### [YOUR ASSIGNMENT]
Leave out the pictures and repeat exactly the lines from the one containing "[00:00:08.00 to 00:00:09.00]" through the end of the records.

(Data entries)
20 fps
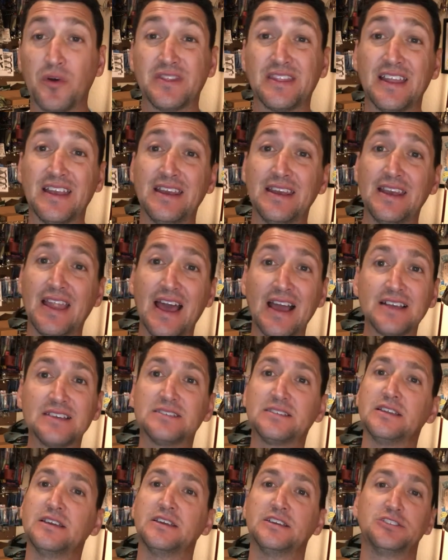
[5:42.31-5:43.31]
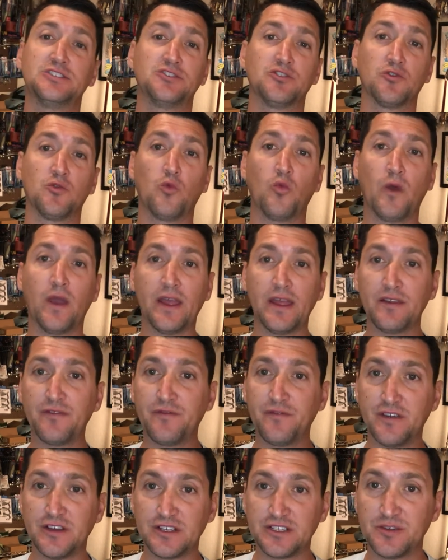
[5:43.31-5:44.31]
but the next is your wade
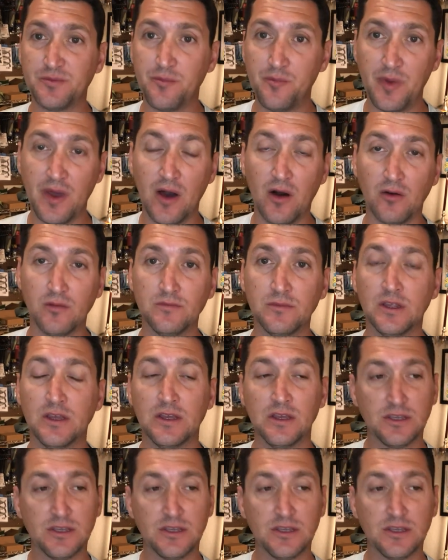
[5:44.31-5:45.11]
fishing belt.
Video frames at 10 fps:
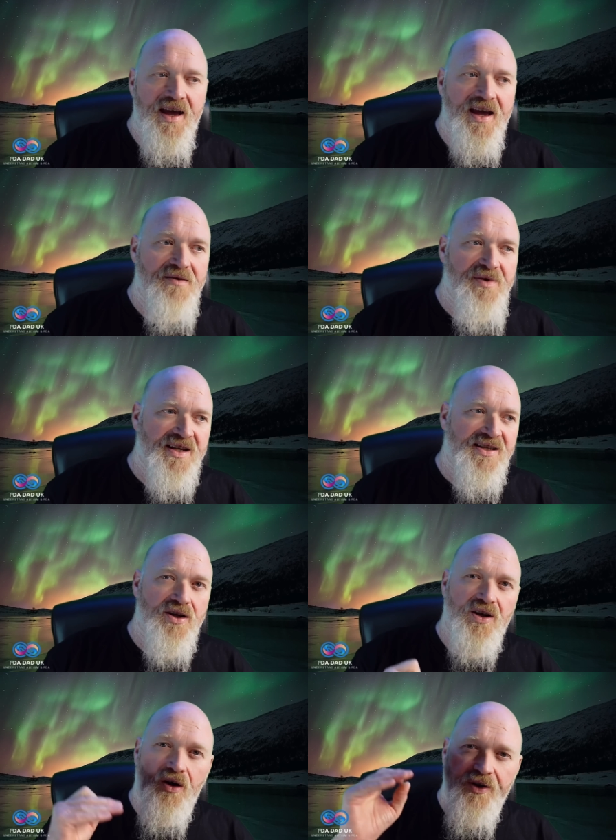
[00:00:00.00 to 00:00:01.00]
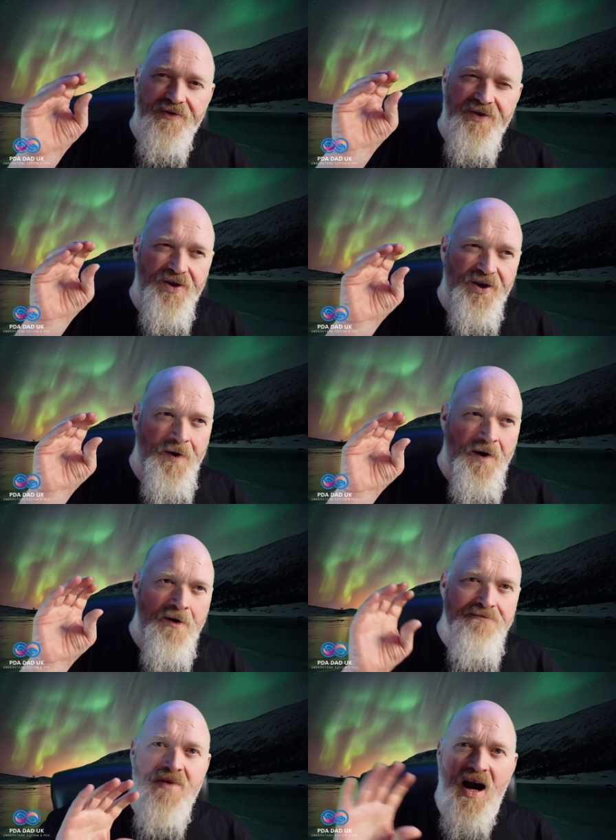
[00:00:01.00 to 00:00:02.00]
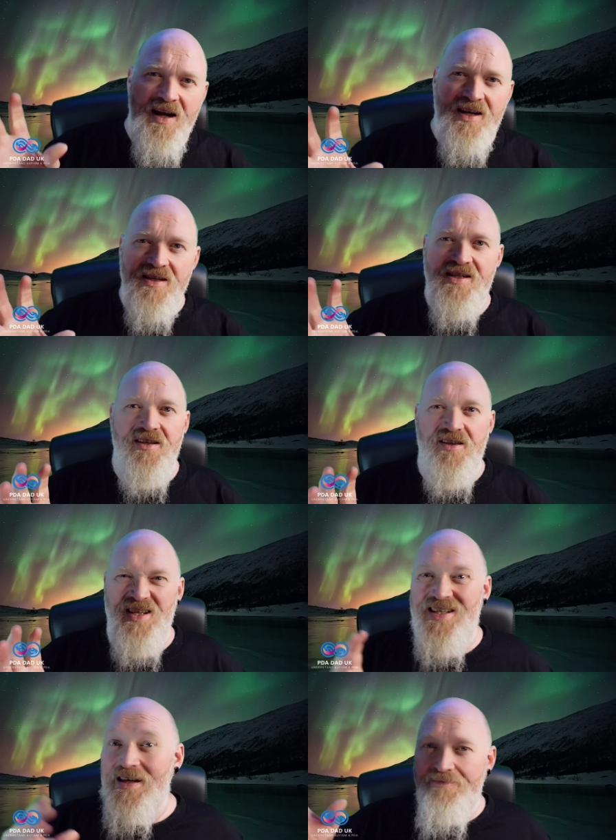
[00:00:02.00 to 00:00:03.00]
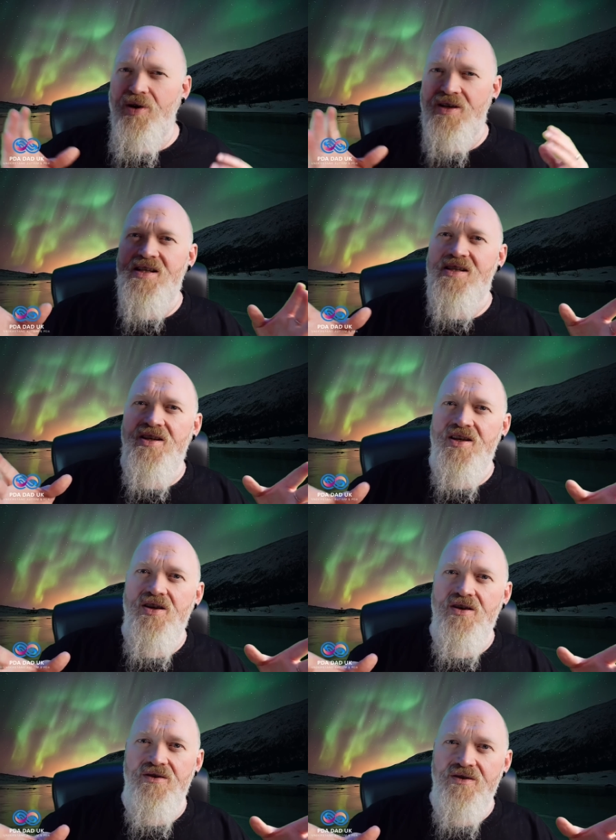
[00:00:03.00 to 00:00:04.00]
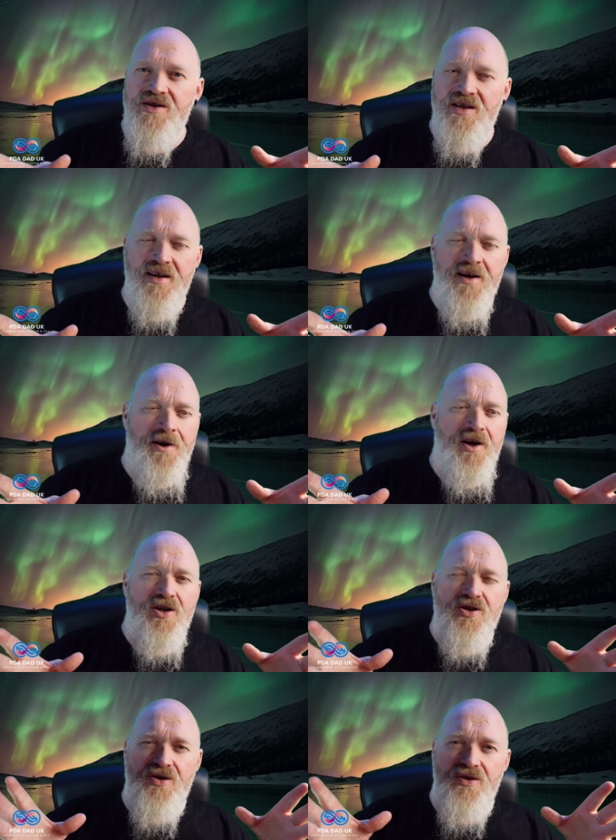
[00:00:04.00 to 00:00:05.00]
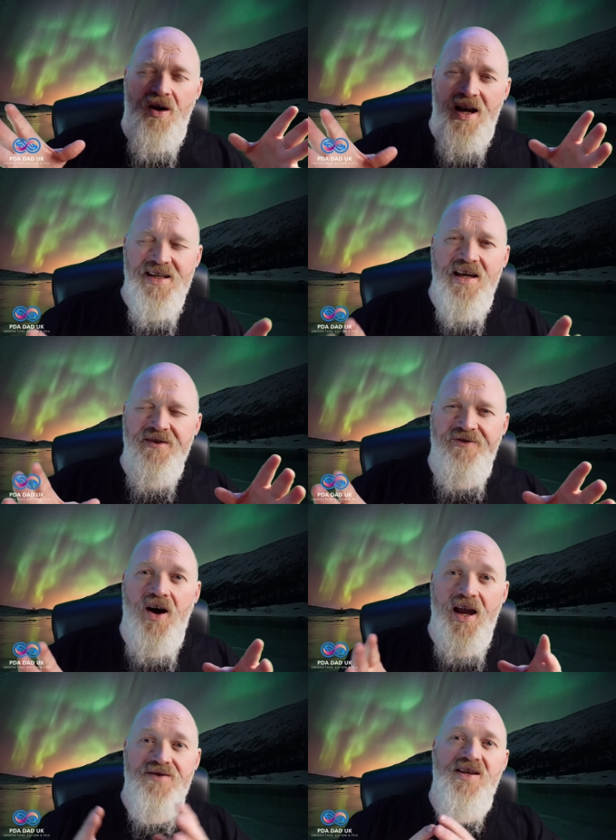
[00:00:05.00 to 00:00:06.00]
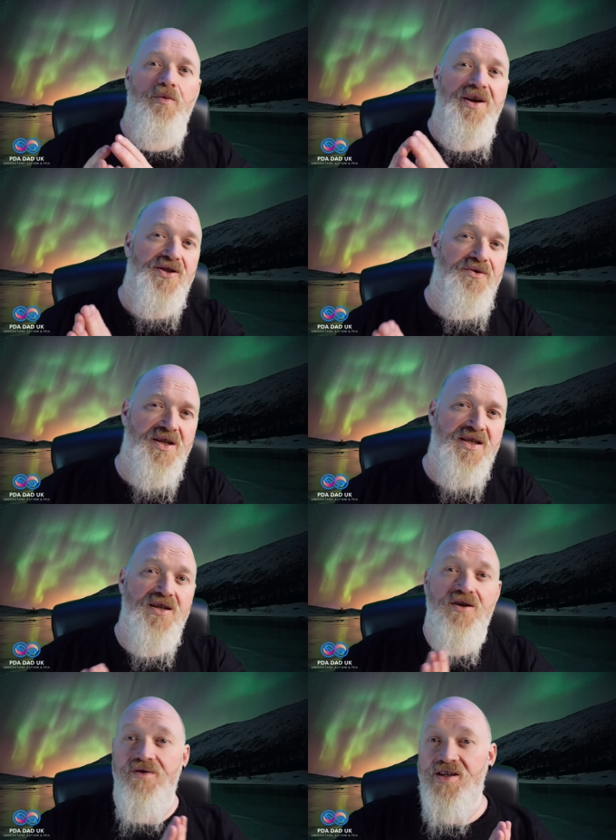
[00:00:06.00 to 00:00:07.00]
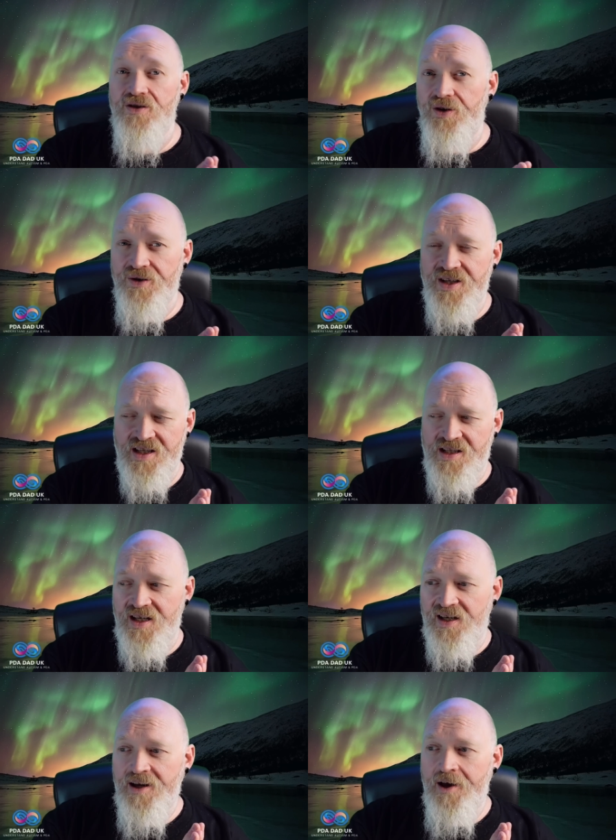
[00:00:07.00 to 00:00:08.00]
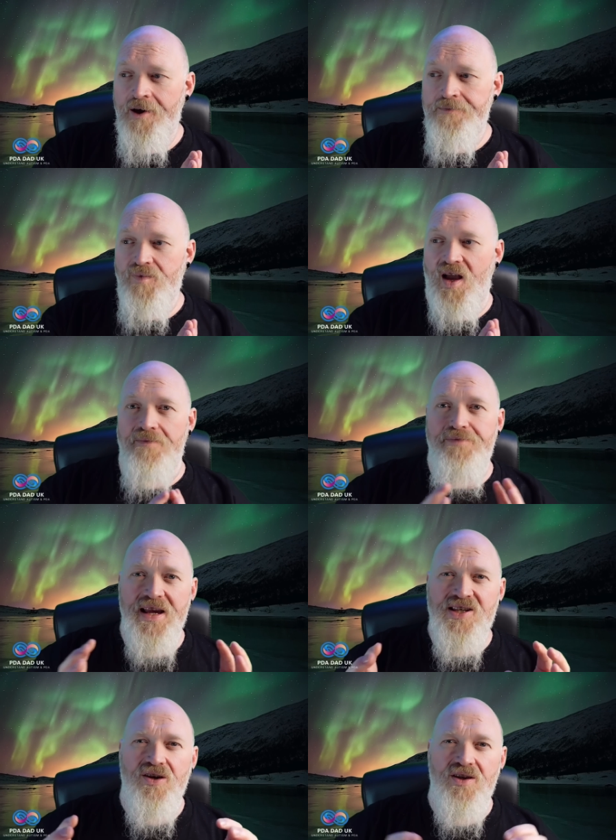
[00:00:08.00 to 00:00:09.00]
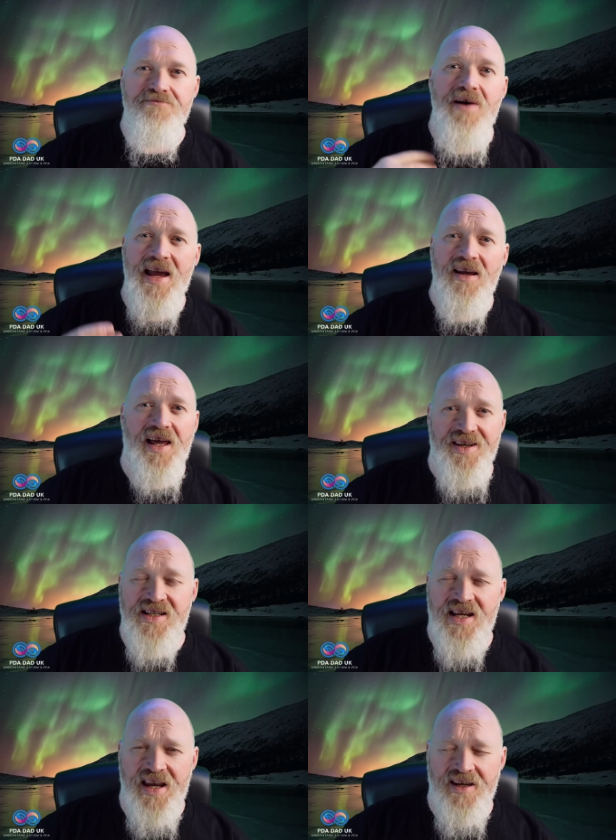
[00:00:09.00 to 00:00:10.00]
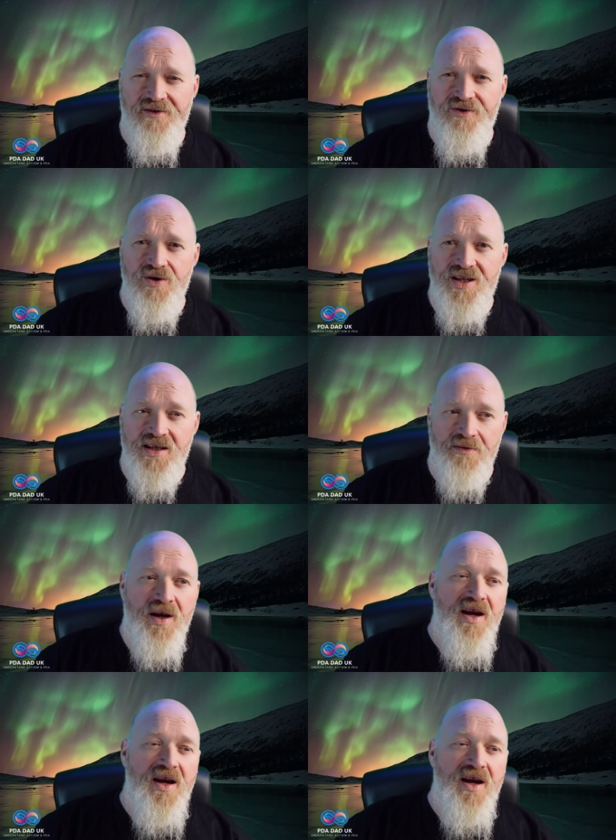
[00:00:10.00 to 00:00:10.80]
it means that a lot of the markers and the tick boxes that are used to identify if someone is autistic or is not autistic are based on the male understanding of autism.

### [PROBLEM SOLUTION]
[00:00:08.00 to 00:00:09.00]
[00:00:09.00 to 00:00:10.00]
[00:00:10.00 to 00:00:10.80]
it means that a lot of the markers and the tick boxes that are used to identify if someone is autistic or is not autistic are based on the male understanding of autism.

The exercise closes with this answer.